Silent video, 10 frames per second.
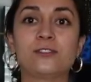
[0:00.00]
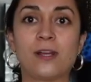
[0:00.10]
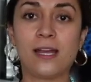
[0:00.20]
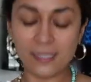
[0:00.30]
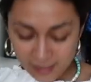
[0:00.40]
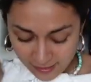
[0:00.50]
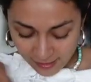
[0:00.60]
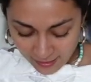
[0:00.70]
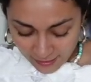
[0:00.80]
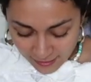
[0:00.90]

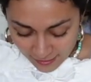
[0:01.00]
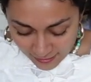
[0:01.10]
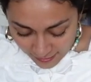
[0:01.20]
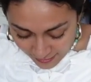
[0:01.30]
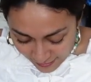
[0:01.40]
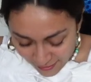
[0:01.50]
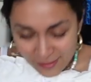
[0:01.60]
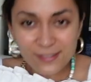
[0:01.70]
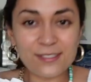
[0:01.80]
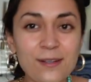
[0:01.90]
dress.
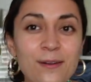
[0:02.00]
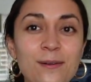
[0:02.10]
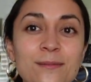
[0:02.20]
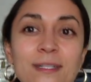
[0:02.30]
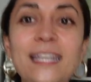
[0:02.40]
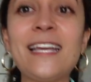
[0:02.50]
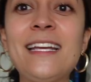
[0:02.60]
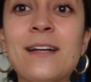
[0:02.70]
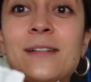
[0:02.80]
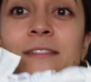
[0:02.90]
So I
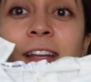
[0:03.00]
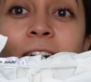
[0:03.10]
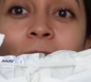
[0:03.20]
can't get rid of it. I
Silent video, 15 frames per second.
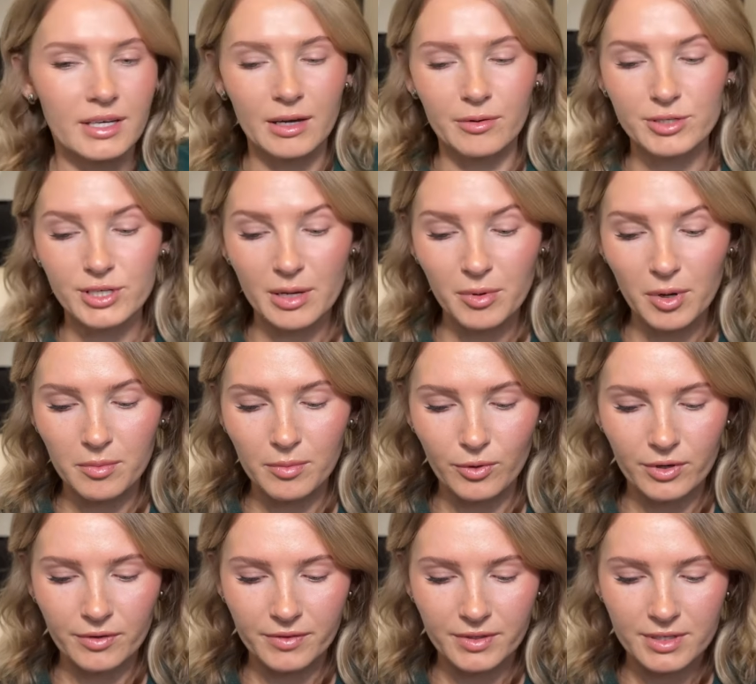I wish I bought
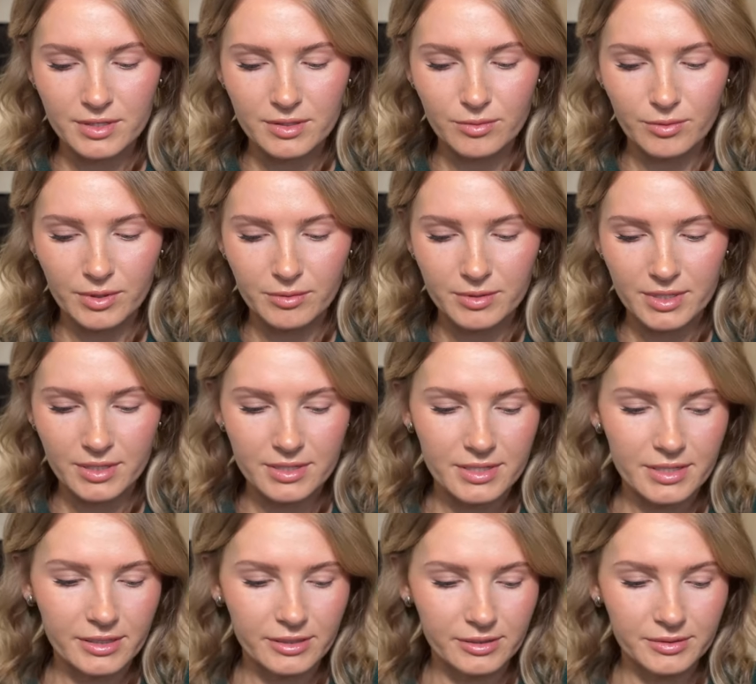more of these when it was on
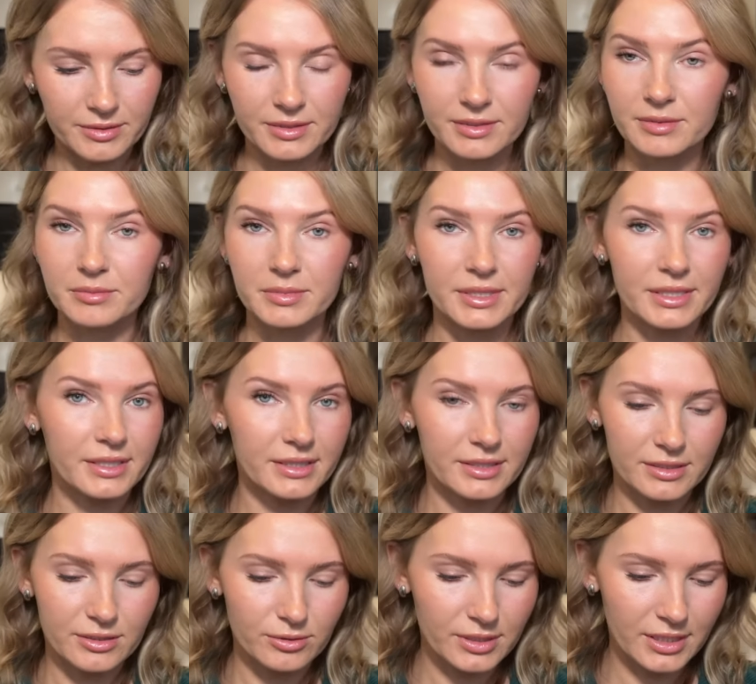sale,
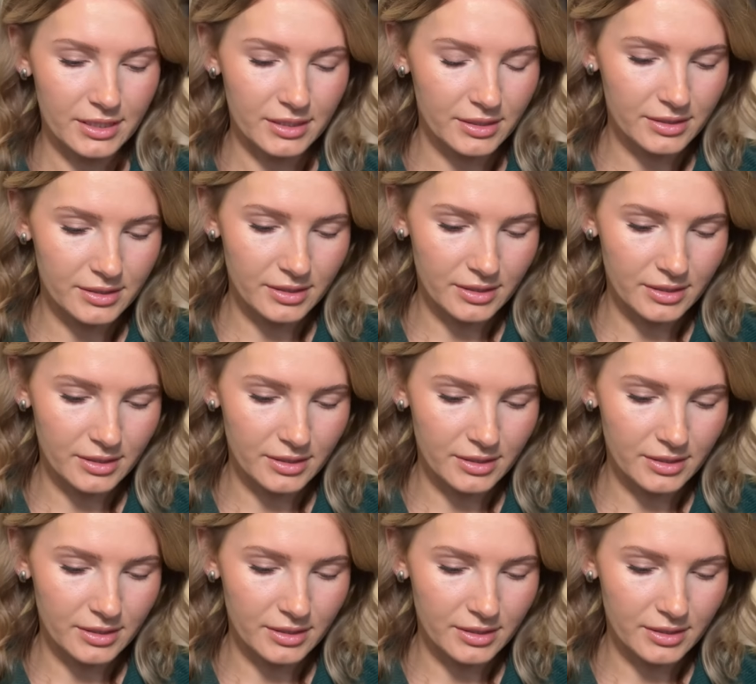because you guys,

__________

Please repeat every line from the listing above exactly as it appears. Drop the pictures.

Silent video, 10 frames per second.
[0:00.00]
[0:00.10]
[0:00.20]
[0:00.30]
[0:00.40]
[0:00.50]
[0:00.60]
[0:00.70]
[0:00.80]
[0:00.90]

[0:01.00]
[0:01.10]
[0:01.20]
[0:01.30]
[0:01.40]
[0:01.50]
[0:01.60]
[0:01.70]
[0:01.80]
[0:01.90]
dress.
[0:02.00]
[0:02.10]
[0:02.20]
[0:02.30]
[0:02.40]
[0:02.50]
[0:02.60]
[0:02.70]
[0:02.80]
[0:02.90]
So I
[0:03.00]
[0:03.10]
[0:03.20]
can't get rid of it. I
Silent video, 15 frames per second.
I wish I bought
more of these when it was on
sale,
because you guys,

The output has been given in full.